As ondas políticas

Miguel Chaia*

Publicado originalmente na Revista Cult, nº 74, ano 6, novembro/2003.
Imagem em destaque é “La Vague”, de Pierre-Auguste Renoir, 1882.

Shakespeare encena Maquiavel. Próspero d’A Tempestade executa uma coreografia política concebida a partir das lições d’O Príncipe. A representação teatral do inglês é um espelho privilegiado da visão política do florentino. No início da peça, Próspero é o legítimo Duque de Milão, dedicado à leitura na sua biblioteca e desatento às coisas de governo, então, confiadas ao seu irmão. Este desleixo político se constitui num grave erro que leva o irmão à usurpação do poder.
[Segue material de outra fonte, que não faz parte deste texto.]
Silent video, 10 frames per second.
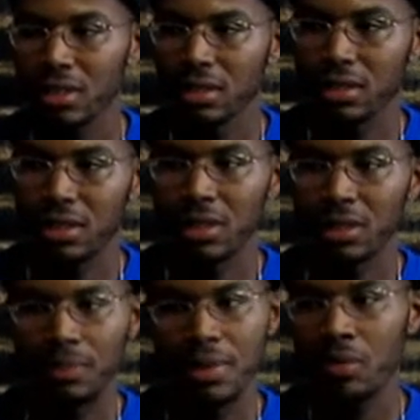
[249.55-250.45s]
to the
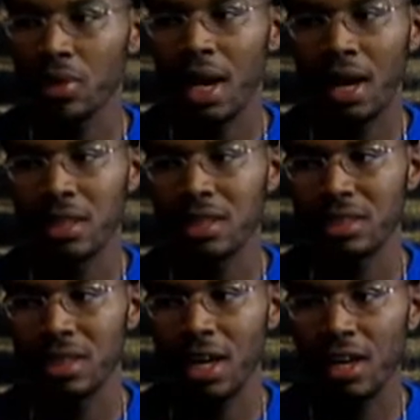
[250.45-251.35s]
people in the audience to
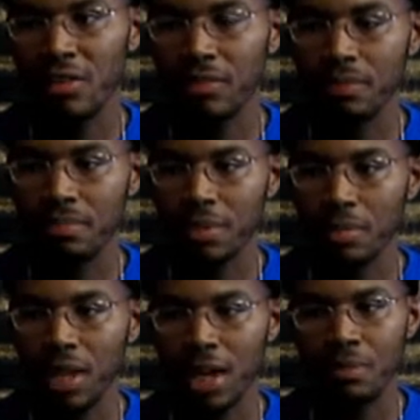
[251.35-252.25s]
not have people
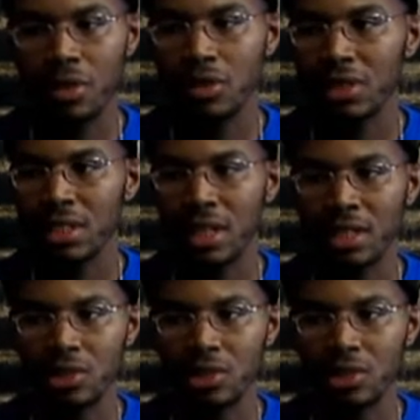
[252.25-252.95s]
like me on the stage.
Devido ao amor do povo, Próspero não é assassinado, mas colocado em um barco, com a filha e alguns livros, que lançado mar adentro acaba aportando na Ilha governada por Sycorax e habitada, entre outros, por Caliban e Ariel. Ali, ele instaura um principado novo e exercerá o poder de fato, fazendo revelar um desejo de conquista até então latente. Para tanto, teve que enfrentar a travessia do mar.

O príncipe Próspero sintetiza as duas maneiras que Maquiavel descreveu para a conquista e a manutenção do poder: pela violência da usurpação e pelo favor dos cidadãos. É um César Bórgia que usurpa o reino anterior e governa pela crueldade, na sua relação de governante com o resistente Caliban e, simultaneamente, é um Francesco Sforza, que mantém seu governo às custas de afanosos trabalhos, no seu vínculo com o obediente Ariel.

Próspero também é a expressão do príncipe moderno, na concepção de Maquiavel, que se descobre capaz de instaurar um governo, impondo nova ordem e aprende que a política é marcada por permanentes transformações, de tal forma que todos os estados e governos, sejam eles principados ou repúblicas, experimentam freqüentes desequilíbrios. Maquiavel insiste nos perigos colocados ao príncipe e nos erros que este deve evitar, pois a estabilidade é precária e os tempos incertos. Por isso ele alerta que um príncipe deve ter as qualidades para aprender a poder ser mau ou que se valha disso, conforme as necessidades (na dominação de Caliban); e para desejar ser tido como piedoso (na oferta da liberdade para Ariel).

O mar é a grande metáfora da política. Traduz a importância da dimensão do tempo, representa o potencial da tempestade engendrando ondas revolucionárias capazes de subverter sociedades e simboliza ondas desmesuradas que atingem governantes e governados. Para Maquiavel, a força da água é a metáfora da fortuna – arbitra de metade de nossas ações -, juntamente com o livre arbítrio – a outra metade. A fortuna é um rio impetuoso que alaga planícies e destroe a natureza e a engenharia humana. Porém, quando volta a calma, pode-se fazer reparos, canais e barragens, permitindo-se a construção de um novo espaço político. Após enfrentar a cólera do mar, Próspero reconstroe na Ilha as condições para governar.

Se Próspero fracassou como príncipe da tradição, descobrindo como é frágil a continuidade hereditária, uma vez lançado ao mar perde antigas referências e apropria-se de novas medidas. A longa travessia o auxiliou no conhecimento de que a tranqüilidade pode ser um indício de iminentes transformações e que a política é uma prática sem parâmetros permanentes. O bom governante deve entender que está sempre em alto mar, construindo a cada momento as condições da ação, encarando as contingências e as tensões do mundo.

Para Maquiavel, a política se altera constantemente no ritmo incessante das ondas do mar. E, ao final da encenação política, quando tudo parece ordenado, Próspero deixa transparecer que não encontrou as certezas ou as medidas para o exercício da política. Apesar de toda a experiência prática e do saber acumulado, continua lidando com um mundo que exige sempre ser desbravado. Maquiavel explicitou que aquele que se torna príncipe somente pela fortuna, tendo pouco trabalho para a coisa política, mantém-se no poder muito penosamente, pois o desejo de conquistar deve ser coisa verdadeiramente natural e ordinária. Próspero carrega o paradoxo de tornar-se poderoso apenas por ter sido lançado ao mar. Talvez por isso, ao final da peça, demonstre cansaço da luta ferrenha, quando seriam necessárias novas metamorfoses. Desalentado, sem desejo do poder, descobre-se sem finalidade. Pede, então, que seja libertado da Ilha.

*Miguel Chaia é professor do Departamento de Política e da Pós-graduação em Ciências Sociais e pesquisador do NEAMP da PUC-SP.